Deutsche Touristen werden aus dem Nahen Osten zurückgeholt
Warum sitzen Touristen fest?
Viele deutsche Touristen sind im Nahen Osten gestrandet. Sie können nicht nach Hause fliegen, weil viele Flugverbindungen abgesagt wurden. Die Bundesregierung organisiert jetzt eine Rückholaktion, um den Menschen zu helfen.
Der erste Rückholflug
Das erste Flugzeug startet morgen von Maskat, der Hauptstadt des Oman. Es ist ein Airbus A340-300 von Lufthansa mit 279 Plätzen. Besonders hilfsbedürftige Menschen wie alte, kranke oder schwangere Personen und Kinder sollen zuerst mitfliegen. Außenminister Johann Wadephul sagt: "Wir müssen schauen, wen wir dort mitnehmen können."

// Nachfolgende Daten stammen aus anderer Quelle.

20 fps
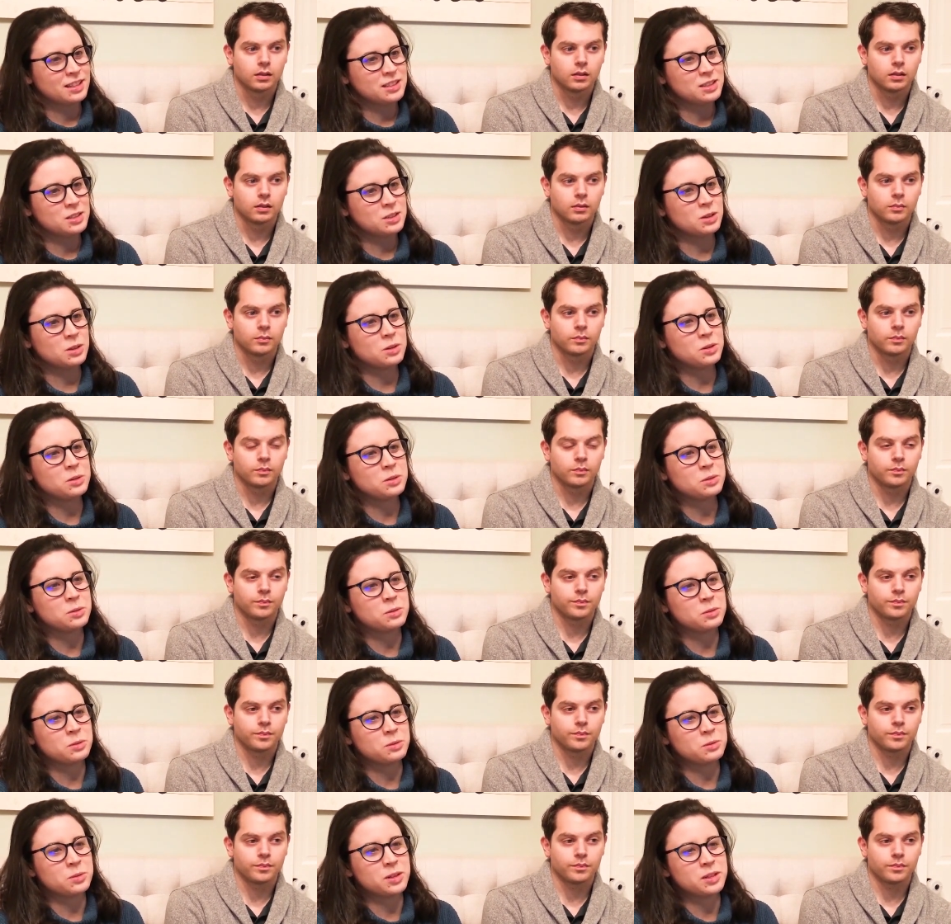Speaker 1: So
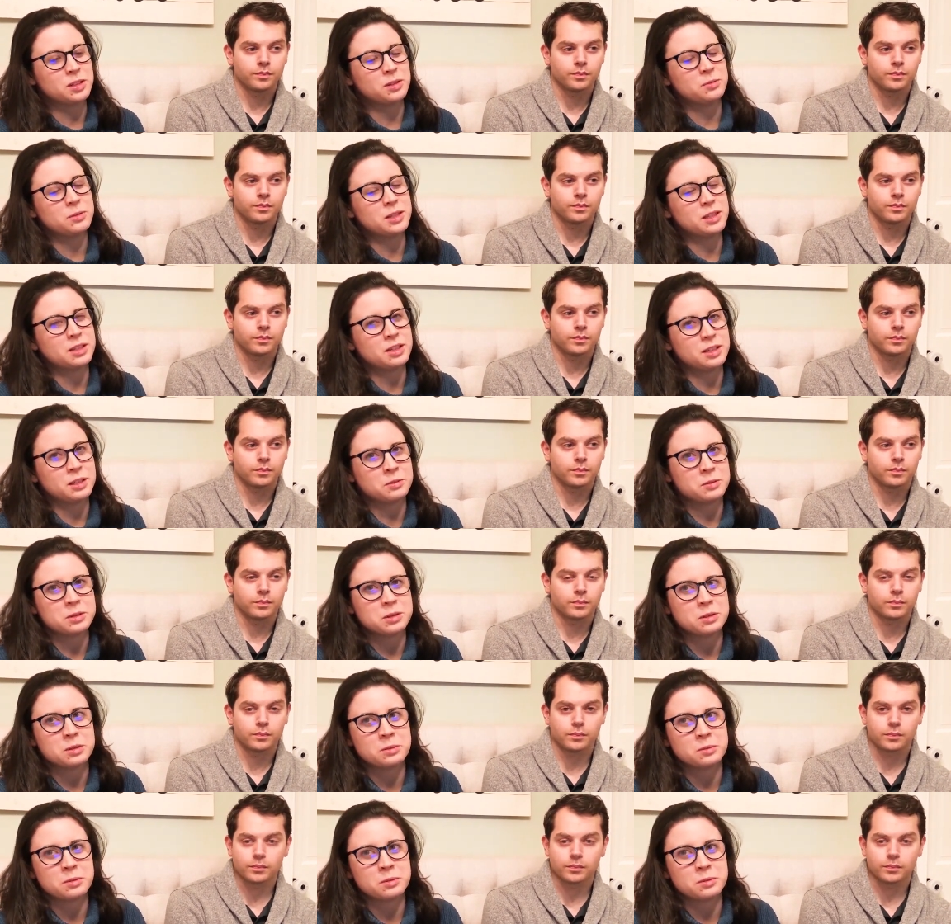what did we think was the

Wie kommen die Touristen nach Maskat?
Die Touristen müssen zuerst aus den Vereinigten Arabischen Emiraten (VAE) in den Oman reisen. Das geht nur mit dem Auto oder Bus. Die Bundesregierung arbeitet mit Reisefirmen zusammen, um das zu organisieren. Nicht alle können den Landweg schaffen, deshalb gibt es auch andere Lösungen.
Weitere Flüge geplant
In den nächsten Tagen sollen noch mehr Flüge starten. Die Bundesregierung hofft, dass die meisten deutschen Touristen bald nach Hause kommen können.